■ What you will do ■
Pictures do not belong in the copy; quote every entry below exactly.

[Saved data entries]
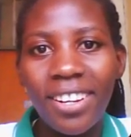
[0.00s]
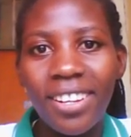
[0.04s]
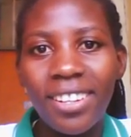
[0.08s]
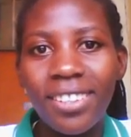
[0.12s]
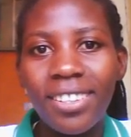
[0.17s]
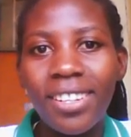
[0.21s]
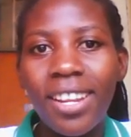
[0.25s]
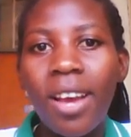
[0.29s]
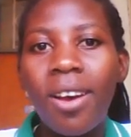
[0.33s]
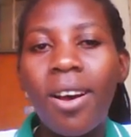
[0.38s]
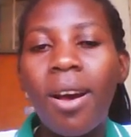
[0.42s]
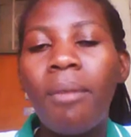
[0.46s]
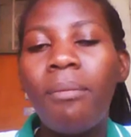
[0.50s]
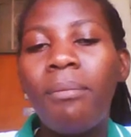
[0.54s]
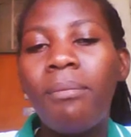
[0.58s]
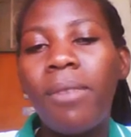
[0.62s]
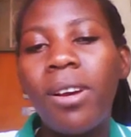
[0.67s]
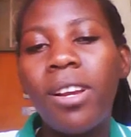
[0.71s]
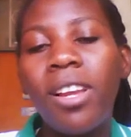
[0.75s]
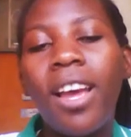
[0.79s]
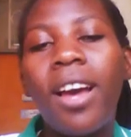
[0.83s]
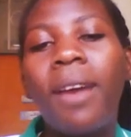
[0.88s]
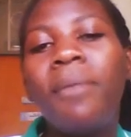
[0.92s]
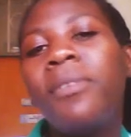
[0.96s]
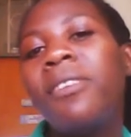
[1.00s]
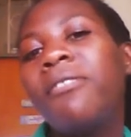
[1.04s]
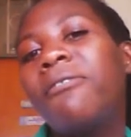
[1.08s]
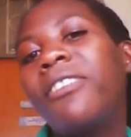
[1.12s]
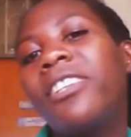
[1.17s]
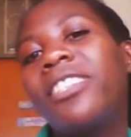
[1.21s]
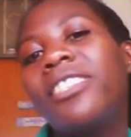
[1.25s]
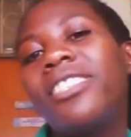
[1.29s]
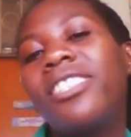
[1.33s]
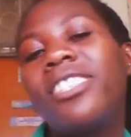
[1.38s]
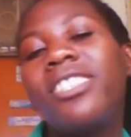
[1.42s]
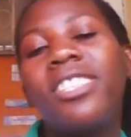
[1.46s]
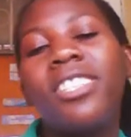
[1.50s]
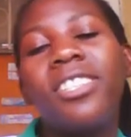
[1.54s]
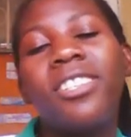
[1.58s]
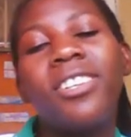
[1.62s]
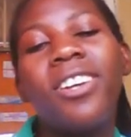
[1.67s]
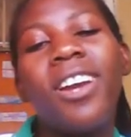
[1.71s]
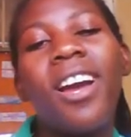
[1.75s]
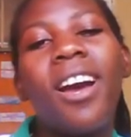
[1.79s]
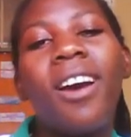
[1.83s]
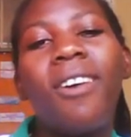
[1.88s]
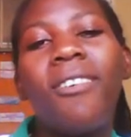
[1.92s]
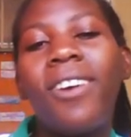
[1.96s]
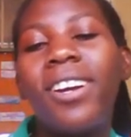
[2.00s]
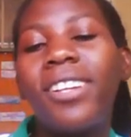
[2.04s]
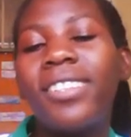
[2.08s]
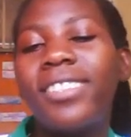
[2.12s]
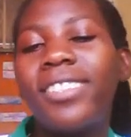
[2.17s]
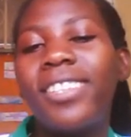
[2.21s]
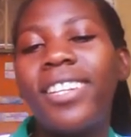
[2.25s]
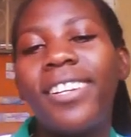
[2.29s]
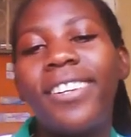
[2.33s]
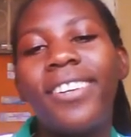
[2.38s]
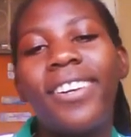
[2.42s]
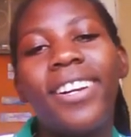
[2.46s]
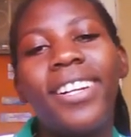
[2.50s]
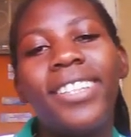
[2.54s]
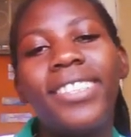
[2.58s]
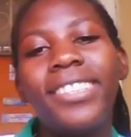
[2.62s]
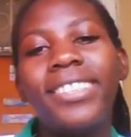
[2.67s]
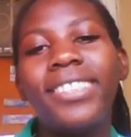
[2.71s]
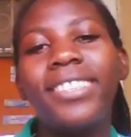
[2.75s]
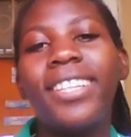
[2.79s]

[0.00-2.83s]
Now I'm even teaching you what errors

■ Your response ■
[0.00s]
[0.04s]
[0.08s]
[0.12s]
[0.17s]
[0.21s]
[0.25s]
[0.29s]
[0.33s]
[0.38s]
[0.42s]
[0.46s]
[0.50s]
[0.54s]
[0.58s]
[0.62s]
[0.67s]
[0.71s]
[0.75s]
[0.79s]
[0.83s]
[0.88s]
[0.92s]
[0.96s]
[1.00s]
[1.04s]
[1.08s]
[1.12s]
[1.17s]
[1.21s]
[1.25s]
[1.29s]
[1.33s]
[1.38s]
[1.42s]
[1.46s]
[1.50s]
[1.54s]
[1.58s]
[1.62s]
[1.67s]
[1.71s]
[1.75s]
[1.79s]
[1.83s]
[1.88s]
[1.92s]
[1.96s]
[2.00s]
[2.04s]
[2.08s]
[2.12s]
[2.17s]
[2.21s]
[2.25s]
[2.29s]
[2.33s]
[2.38s]
[2.42s]
[2.46s]
[2.50s]
[2.54s]
[2.58s]
[2.62s]
[2.67s]
[2.71s]
[2.75s]
[2.79s]

[0.00-2.83s]
Now I'm even teaching you what errors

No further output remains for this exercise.